Small models have real limits. llama3.2:3b is impressive for the hardware it requires, but honestly its responses tend to be generic and it doesn’t consistently follow the output format you ask for. If you want better quality, you need a larger model, and that means more hardware.
n8n is more powerful than it looks at first glance. The visual workflow editor makes iteration very fast. The hard part wasn’t building the automation — it was designing the data model and conversation flow so that context accumulated correctly over time.
The cost of privacy. Running everything locally means you’re the system administrator. If something breaks, you fix it. That’s the price of owning your data.
Is it worth building?
If you’re a technical person curious about AI and self-hosting, absolutely yes. Not just for the end result, but for everything you learn along the way: automation, language models, prompt design, API integration.
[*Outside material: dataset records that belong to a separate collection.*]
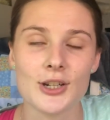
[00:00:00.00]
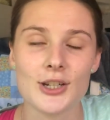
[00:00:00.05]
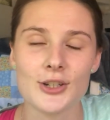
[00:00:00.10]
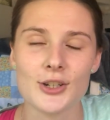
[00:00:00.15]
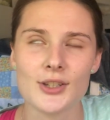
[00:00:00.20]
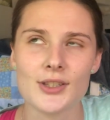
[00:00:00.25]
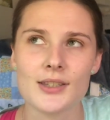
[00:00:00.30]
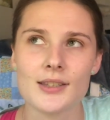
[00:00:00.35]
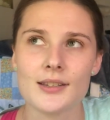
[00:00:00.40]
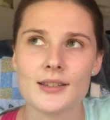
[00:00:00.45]
It
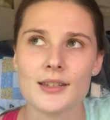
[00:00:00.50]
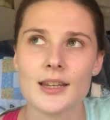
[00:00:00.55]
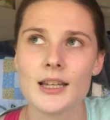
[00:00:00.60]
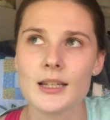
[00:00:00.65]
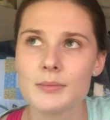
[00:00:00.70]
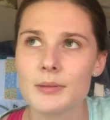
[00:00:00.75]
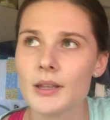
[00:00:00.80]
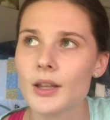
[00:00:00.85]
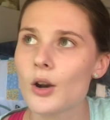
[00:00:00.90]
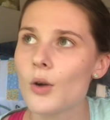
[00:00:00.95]
just
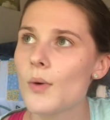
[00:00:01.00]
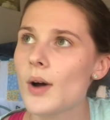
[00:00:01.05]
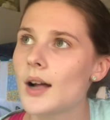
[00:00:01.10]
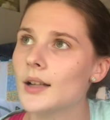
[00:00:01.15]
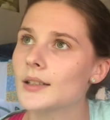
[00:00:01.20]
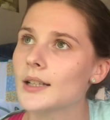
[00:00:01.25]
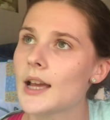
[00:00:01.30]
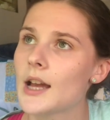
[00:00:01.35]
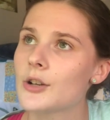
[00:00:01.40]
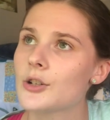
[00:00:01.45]
takes me a little
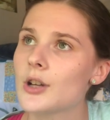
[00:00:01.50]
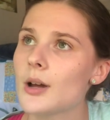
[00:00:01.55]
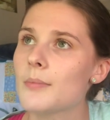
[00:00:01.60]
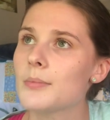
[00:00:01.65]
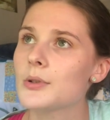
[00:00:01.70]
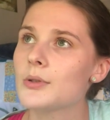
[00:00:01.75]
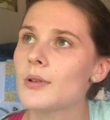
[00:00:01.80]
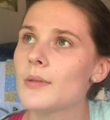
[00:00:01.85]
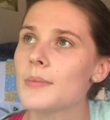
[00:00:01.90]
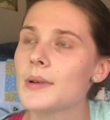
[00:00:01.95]
while to catch
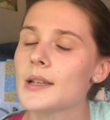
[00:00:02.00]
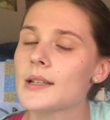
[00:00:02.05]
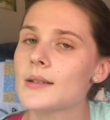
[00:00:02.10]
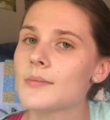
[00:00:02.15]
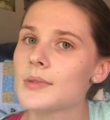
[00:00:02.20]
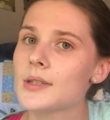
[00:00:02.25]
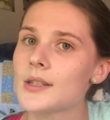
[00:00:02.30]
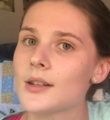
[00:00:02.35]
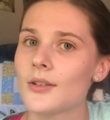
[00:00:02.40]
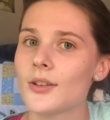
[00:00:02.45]
up to it because
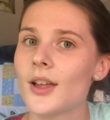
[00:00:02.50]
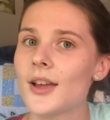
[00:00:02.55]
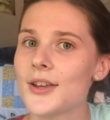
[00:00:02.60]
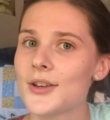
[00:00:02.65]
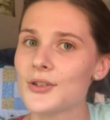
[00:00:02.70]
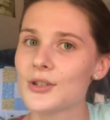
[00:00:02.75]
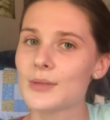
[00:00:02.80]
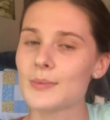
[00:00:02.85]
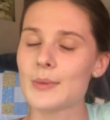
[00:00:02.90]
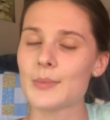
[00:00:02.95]
I'm still not
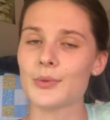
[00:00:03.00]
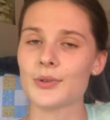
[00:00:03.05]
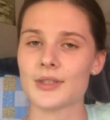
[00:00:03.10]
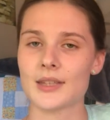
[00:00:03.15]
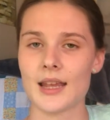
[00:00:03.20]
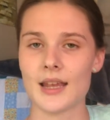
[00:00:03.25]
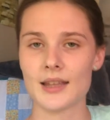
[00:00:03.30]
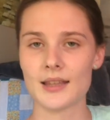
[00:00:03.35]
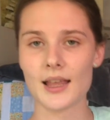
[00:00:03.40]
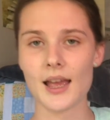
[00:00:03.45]
used to people
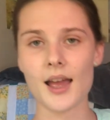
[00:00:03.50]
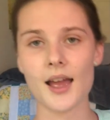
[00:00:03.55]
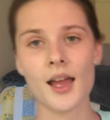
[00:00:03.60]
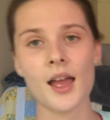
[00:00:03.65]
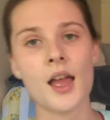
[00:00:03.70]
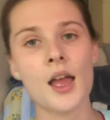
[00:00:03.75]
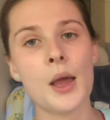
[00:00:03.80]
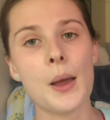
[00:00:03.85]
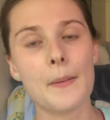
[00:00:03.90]
saying that.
If you’re looking for an AI trainer without the technical overhead, a tool like ChatGPT with a well-crafted prompt will probably give you comparable results with far less effort.
But where Carson has no competition is privacy and long-term cost. My training data never leaves the house. No subscription to cancel, no API costs, and no terms of service that change overnight.
The full workflow
If you want to set it up yourself, here’s the workflow ready to import directly into n8n:
Once imported you’ll need to reconnect your own Telegram, Ollama, PostgreSQL, and Strava credentials. The Call Onboarding node I leavee it to you so you can practise.